My mother is in a care home, and I often wonder what we would do if she weren't. Historically, I suppose someone would have to not work and be the full time carer, with the decrease in income and lifestyle that goes with that. Perhaps if there were other family members nearby the load could be shared. Maybe in the past, with lower life expectancy and more children around to help, caring was less of a burden - though maybe it wasn't. After all, some younger adults spent years bedridden or incapacitated with TB or other problems. Perhaps if you didn't have substantial means it could lead to poverty and death.

NoisySnail · 02/04/2024 14:58

There is often no choice.
But there is stigma because most homes are not great places to be.

NoisySnail · 02/04/2024 14:59

@DuesToTheDirt My MIL spent years caring for elderly parents, whilst having children. It was I am sure a burden for her. There was no one to share the burden. No carers.

PermanentTemporary · 02/04/2024 15:10

The number of people who have an opinion on this when it's absolutely 0 to do with them...

If people are rude enough to say anything, feel free to bite back.

I am very familiar with the family friends who haven't laid eyes on your loved one in years or decades, but who rush to visit as soon as there is a possible juicy drama change in the air. And then they are confronted uncomfortably with the reality of ageing and perhaps their own fragility, and they aren't very emotionally intelligent, so they project those fears outside themselves. I have to say that in her time my own mum was absolutely notorious for this herself.
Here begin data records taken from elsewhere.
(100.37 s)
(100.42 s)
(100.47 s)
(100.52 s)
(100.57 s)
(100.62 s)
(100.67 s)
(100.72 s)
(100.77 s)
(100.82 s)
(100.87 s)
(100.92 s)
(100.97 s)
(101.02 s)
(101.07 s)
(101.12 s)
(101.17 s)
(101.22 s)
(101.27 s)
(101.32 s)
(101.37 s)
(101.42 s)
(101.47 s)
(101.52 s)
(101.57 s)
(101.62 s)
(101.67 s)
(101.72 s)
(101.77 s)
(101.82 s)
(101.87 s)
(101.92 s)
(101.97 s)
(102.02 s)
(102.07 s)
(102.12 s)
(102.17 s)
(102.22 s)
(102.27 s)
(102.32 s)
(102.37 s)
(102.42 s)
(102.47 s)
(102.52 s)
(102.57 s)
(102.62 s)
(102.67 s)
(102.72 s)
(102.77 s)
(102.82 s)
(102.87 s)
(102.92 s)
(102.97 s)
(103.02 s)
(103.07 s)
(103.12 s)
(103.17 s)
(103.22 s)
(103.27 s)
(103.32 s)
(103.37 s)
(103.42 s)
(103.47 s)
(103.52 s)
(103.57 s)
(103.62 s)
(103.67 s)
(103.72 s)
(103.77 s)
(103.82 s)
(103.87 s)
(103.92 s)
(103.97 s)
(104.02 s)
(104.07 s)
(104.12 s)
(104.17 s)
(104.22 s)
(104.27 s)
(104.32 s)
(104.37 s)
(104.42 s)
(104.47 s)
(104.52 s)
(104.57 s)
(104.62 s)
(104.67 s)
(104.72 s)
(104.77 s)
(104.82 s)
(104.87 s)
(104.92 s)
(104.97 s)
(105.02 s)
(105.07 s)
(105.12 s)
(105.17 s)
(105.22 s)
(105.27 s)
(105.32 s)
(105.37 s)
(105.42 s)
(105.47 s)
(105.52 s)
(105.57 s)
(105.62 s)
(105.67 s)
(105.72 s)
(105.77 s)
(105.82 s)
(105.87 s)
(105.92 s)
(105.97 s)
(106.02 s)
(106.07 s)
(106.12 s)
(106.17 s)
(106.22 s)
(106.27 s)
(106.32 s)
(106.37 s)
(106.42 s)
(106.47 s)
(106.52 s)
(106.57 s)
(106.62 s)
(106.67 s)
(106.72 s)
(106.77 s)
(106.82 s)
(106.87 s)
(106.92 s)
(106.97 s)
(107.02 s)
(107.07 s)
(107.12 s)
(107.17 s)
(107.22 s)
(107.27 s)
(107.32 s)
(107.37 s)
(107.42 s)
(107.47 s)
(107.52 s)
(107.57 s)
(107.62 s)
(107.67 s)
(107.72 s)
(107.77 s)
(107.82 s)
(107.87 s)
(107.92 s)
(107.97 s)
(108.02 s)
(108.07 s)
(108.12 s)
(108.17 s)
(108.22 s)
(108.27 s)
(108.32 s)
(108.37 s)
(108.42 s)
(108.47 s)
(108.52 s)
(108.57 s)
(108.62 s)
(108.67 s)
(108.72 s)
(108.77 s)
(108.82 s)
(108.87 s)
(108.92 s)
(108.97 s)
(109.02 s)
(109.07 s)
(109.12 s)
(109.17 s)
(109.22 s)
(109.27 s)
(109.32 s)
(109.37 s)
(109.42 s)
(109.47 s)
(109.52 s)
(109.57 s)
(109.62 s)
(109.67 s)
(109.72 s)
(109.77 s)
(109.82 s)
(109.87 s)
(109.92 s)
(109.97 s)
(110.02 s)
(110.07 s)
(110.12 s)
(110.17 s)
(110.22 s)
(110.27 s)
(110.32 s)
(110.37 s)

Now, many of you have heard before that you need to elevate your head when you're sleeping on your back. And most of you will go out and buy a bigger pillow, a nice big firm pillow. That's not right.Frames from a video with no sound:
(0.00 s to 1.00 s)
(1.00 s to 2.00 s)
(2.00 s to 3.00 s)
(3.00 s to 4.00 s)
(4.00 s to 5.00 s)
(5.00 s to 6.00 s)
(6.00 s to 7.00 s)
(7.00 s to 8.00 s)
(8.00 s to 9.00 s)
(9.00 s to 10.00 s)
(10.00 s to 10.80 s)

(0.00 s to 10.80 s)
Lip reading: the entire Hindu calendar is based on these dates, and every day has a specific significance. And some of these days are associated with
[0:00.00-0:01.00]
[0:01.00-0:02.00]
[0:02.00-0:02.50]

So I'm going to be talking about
Happily for me, she ws always trying to make other people move into a nursing home, which certainly made it easier when the time came to recognise she was not able to live independently.

I am anticipating some barbed comments from cousins at my mum's funeral, because it has happened at other family funerals. I have adopted the southern American phrase 'bless your heart' which I like to think in a crisp RP accent is particularly cutting.

baileybrosbuildingandloan · 02/04/2024 15:23

DeltaAlphaDelta79 · 02/04/2024 13:20

My mother has absolutely insisted that if she needs it, that my brother and I are to "put her in a home". She would hate for either of us to give up our lives to look after her (altho it would be an absolute pleasure) and even more so, hate for us to be involved in personal care, especially in the event of any decline in her faculties. You need to do what is best for her and your wider family. Ignore her friends, unless they are offering to care for her themselves!

This is me, too. I have insisted.

The professional care and support therein is better for ALL concerned, without a doubt.